Living in York, one becomes accustomed to the rise and fall of the River Ouse, which can burst its banks and retreat several times in the course of a year. The degree to which it, and even more the Foss, rose over the recent Christmas period was horrifying, making a lake of much of the city. It seemed such a catastrophic thing, and yet many people had memories of similar events. This was not a once-in-a-lifetime occurrence. 2000. 1982. 1968. 1947. Amidst the usual flood-talk (floods are spoken of as being “of biblical proportions”; people comment that “if it gets much higher, it’s time to start building an ark”), it made me think of the medieval plays about Noah. With York’s rivers doing this watery dance throughout history, what extra significance might plays about the most famous flood have held for the city’s people?
All four of the surviving medieval mystery play groups have plays about Noah; it’s one of the standard Old Testament stories. York is the only one to devote two plays to the subject, splitting the story between the Shipwrights’ “Building of the Ark” and the Fishers and Mariners’ “The Flood”. (The connections between these guilds’ daily work and their dramatic subject is somewhat obvious.) The Noah plays are framed in part as marital comedy, with Noah’s wife refusing to get on the boat. Their squabble, which eventually results in either her acquiescence or being bodily hauled aboard, still protesting, is meant to elicit laughs. After all, the audience knows that Noah is literally on a mission from God and in the right; his wife’s stubbornness, therefore, makes her seem both shrewish and foolish.

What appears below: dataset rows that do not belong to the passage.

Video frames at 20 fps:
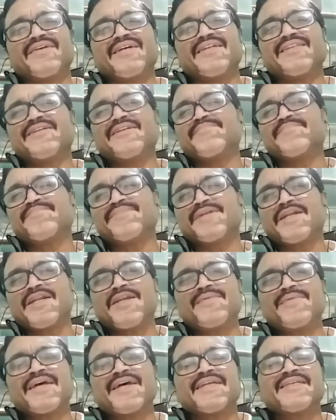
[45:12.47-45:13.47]
in the
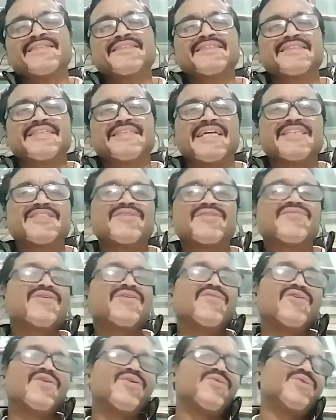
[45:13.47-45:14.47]
preliminary stage of
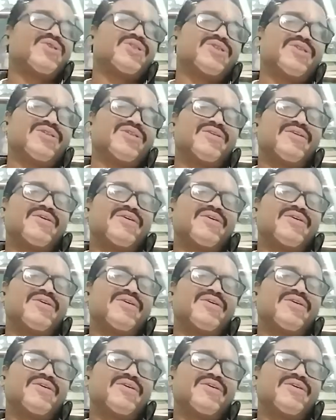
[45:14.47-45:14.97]
evolution.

It strikes me as interesting that the two plays (York and Chester) which are decisively attributable to a specific city, and moreover cities which are river-side and prone to the experience of actual flooding, use Mrs. Noah not just as comedy, but as a way of showing the poignant side of the Flood. She wants to stay with her belongings, work on her spinning, and talk with her friends. Her ‘gossips’ actually appear in the Chester play, and she laments their loss in the York version. After all, the story of the flood is not just to give Noah a pat on the back for being virtuous; it is the story of the death of the entire world. Only Mrs. Noah seems to have a care for the family and friends who are lost, and her wish to stay on her own patch of land, literally come hell or high water, is one that can be seen enacted any time waters rise. Among the hyperbolic canvas of a worldwide flood, messages from God, and a miraculous boat of epic proportions, Mrs. Noah is a moment of absolute reality, and heart-breaking empathy. Is it possible that the writers of these plays created such a character from their observations of their cities’ own high-water traumas?
Although I don’t know of any occasion when the Corpus Christi festival was cancelled due to high water (as it was occasionally for plague), York’s floods are certainly not a 21st century phenomenon. 2000’s flood was the highest “since 1625”, and it was already known to be flood-prone by the fifth century A.D. It seems safe to assume, then, that audiences to the mystery plays would have had some experience of what happens when the Ouse and Foss get out of control; and, in an era before insurance or government disaster aid, there were probably some who could all too vividly relate to Mrs. Noah’s desperate attempts to try to save what she had. Among the many parables and miracles of the Bible being enacted on their streets, the people of York probably had a slightly more intimate empathy with the Noah family’s experience than with many of the other biblical tales.
“The Flood” didn’t make it into the large-scale 1951 production in St Mary’s Abbey, which cut almost all the Old Testament stories, but it was the first chosen to appear on a waggon in the 20th century, as an adjunct event to 1954’s revival. It was repeated in 1966, 1969, 1973, and 1980. I suspect that there are many reasons for why this should be one of the most repeated waggon plays – easily recognised iconography, near-universal familiarity with the story, and the obvious but dramatic waggon-as-boat set (these being chief among the reasons it was chosen for our 2012 production) – but one can’t help wonder if there isn’t at least a subliminal nod to York’s experiences as a frequently-flooded riverside city as well.
One of the biggest documentary gaps in our knowledge of medieval drama is that of eyewitness accounts. We have nothing to tell us if somebody watching the Noah plays suddenly recalled how his own wife scrambled to save a bit of spinning she had been working on, when the Ouse started to invade their plot of land. Perhaps our only clue of their experience will come the next time we see the play, whether in the Minster next summer or on the streets in years ahead. York is an incredibly resilient city, which has been drying itself off and getting on with life for over two thousand years. When we see the play, will we remember watching the rivers rise? Or will we simply have moved on, accepting that this is what happens sometimes in river towns, all the while knowing, a bit like Noah, that someday our streets will again be under water?